Diosix is an open-source bare-metal hypervisor written in Zig for multi-core RISC-V systems
We welcome contributions to the Diosix project. To maintain a consistent standard across both code and documentation, contributors must follow the guidelines and coding standards described below.
The hypervisor manages memory explicitly to prevent leaks and runtime failures.
Function callers are responsible for tracking and freeing heap allocations
returned by functions that require an allocator. You must use the provided
allocator for resource deallocations and handle cleanups under failure states
using Zig’s defer and errdefer mechanisms.
All new core logic must include unit tests. The test suite compiles and runs natively on the host development machine.
To run the test suite, use the build wrapper script:
./scripts/build.sh test
Ensure all tests pass before submitting changes for review.
Code contributions must follow standard Zig naming conventions, such as PascalCase
for types and camelCase for functions.
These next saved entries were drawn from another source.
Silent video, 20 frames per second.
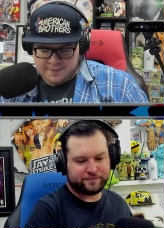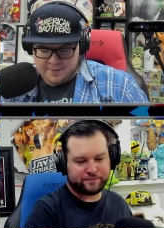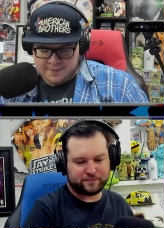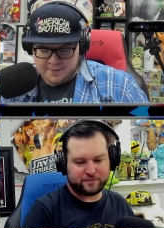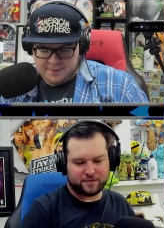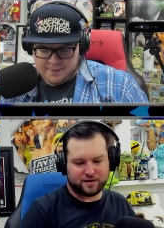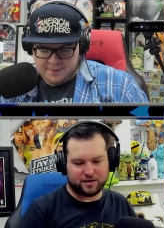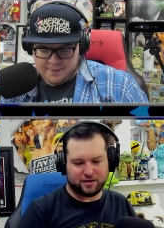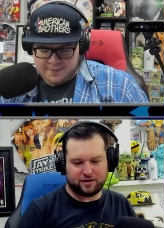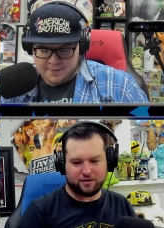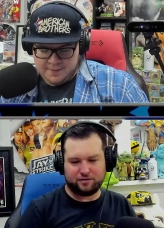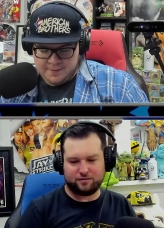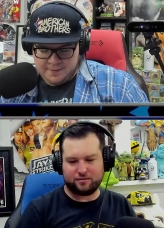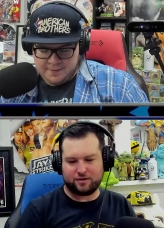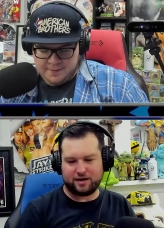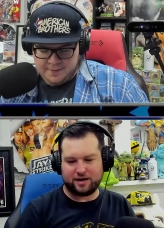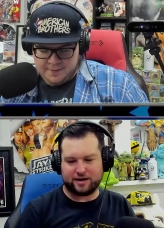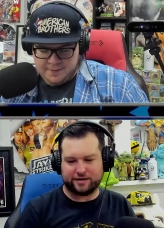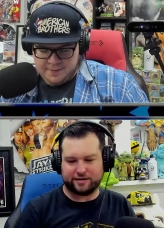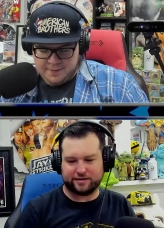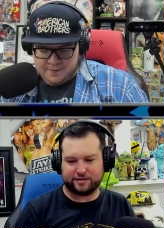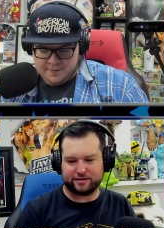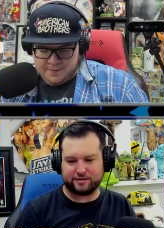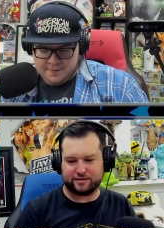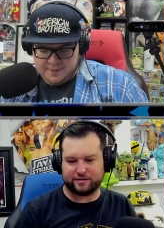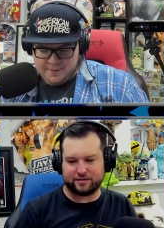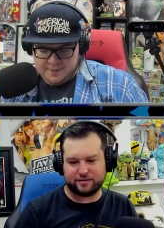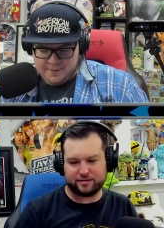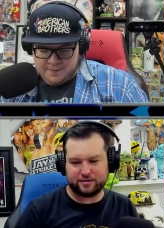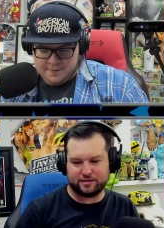Speaker 1: All right.
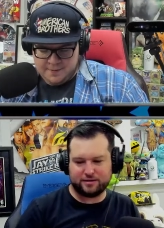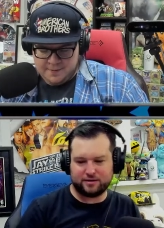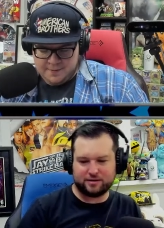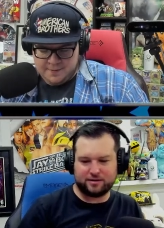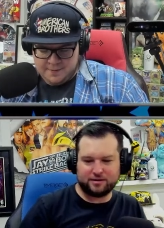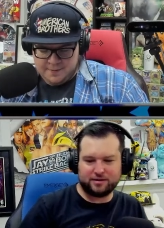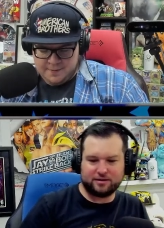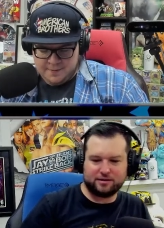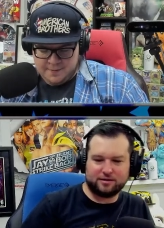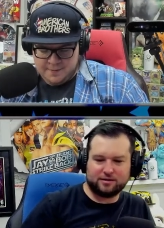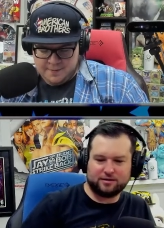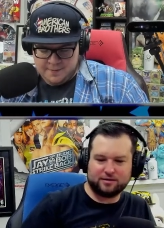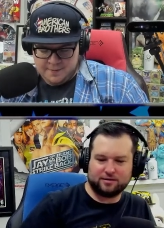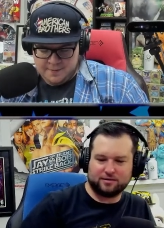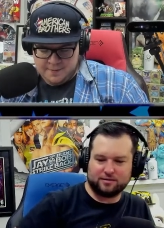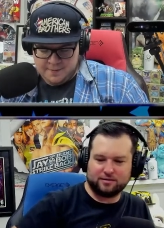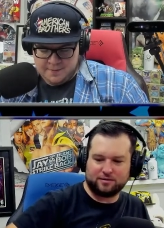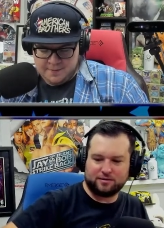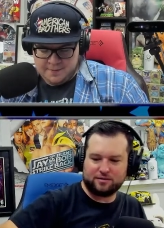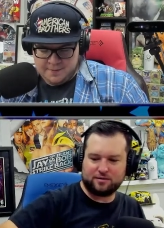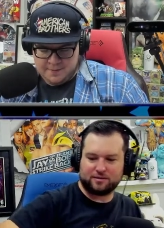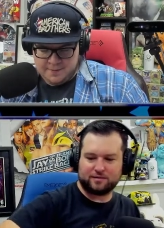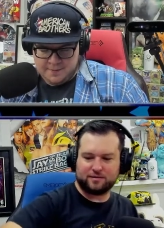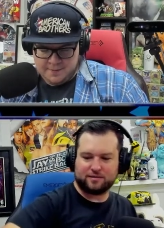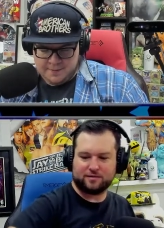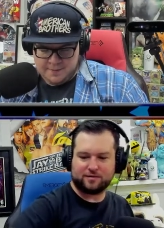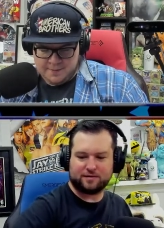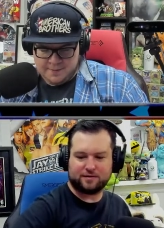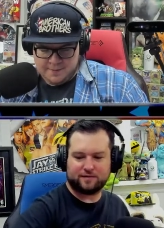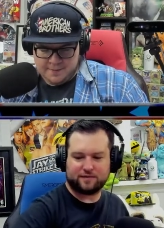Uh,
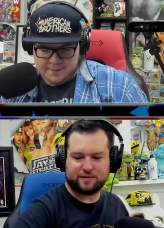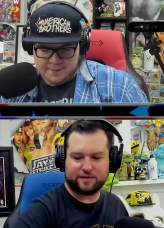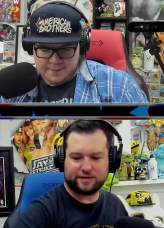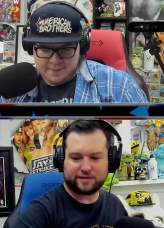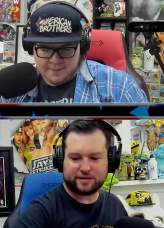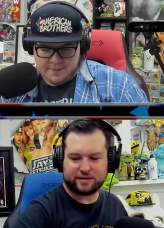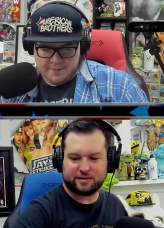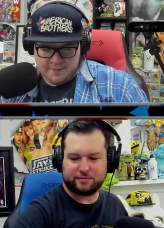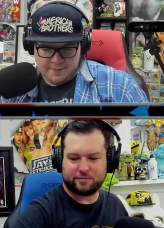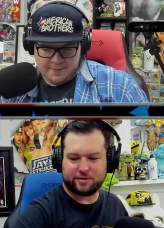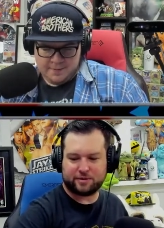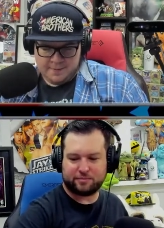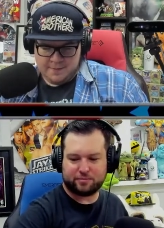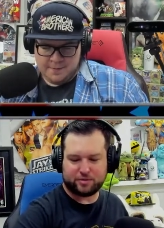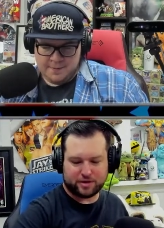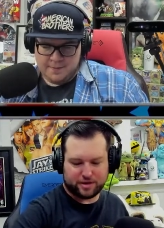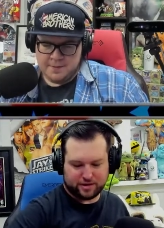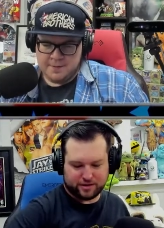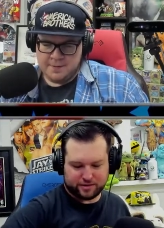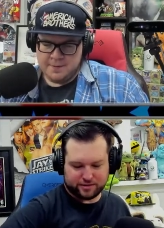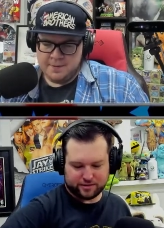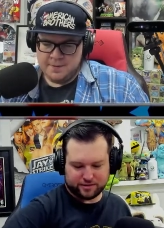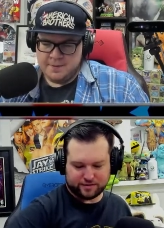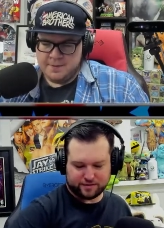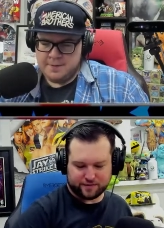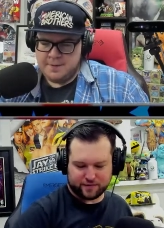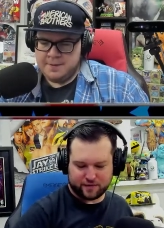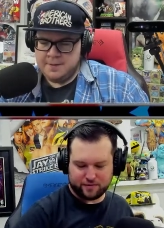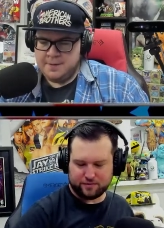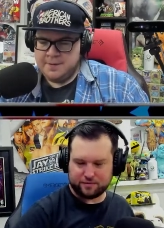if he's going to be playing on his
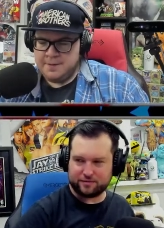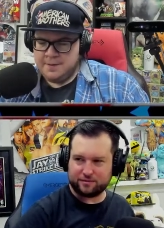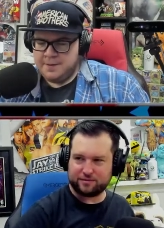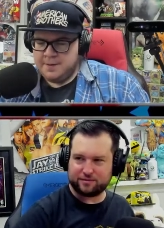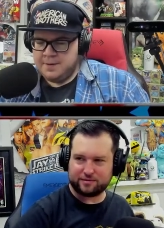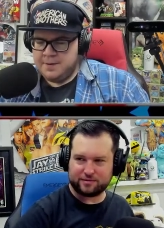phone, I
Format all Zig files using zig fmt
before committing.
For technical documentation, follow the guidelines in the style guide, including wrapping prose at approximately 80 characters, using sentence-case headings, and spelling out abbreviations on first use.
Diosix manages development and releases using a staging-to-release workflow.
We use the Calendar Versioning (CalVer) standard in the YY.MINOR format. Even-numbered
minor versions indicate stable, production-ready releases suitable for
deployment. Odd-numbered minor versions indicate development builds representing
active, ongoing changes.
The repository maintains two branches to coordinate changes. The devel branch
serves as the staging area for ongoing feature additions and active development.
The stable branch represents production-ready code, from which releases are
created and the project website is built.
All development workflows target the devel branch; changes are only merged
from devel into stable after completing testing and validation.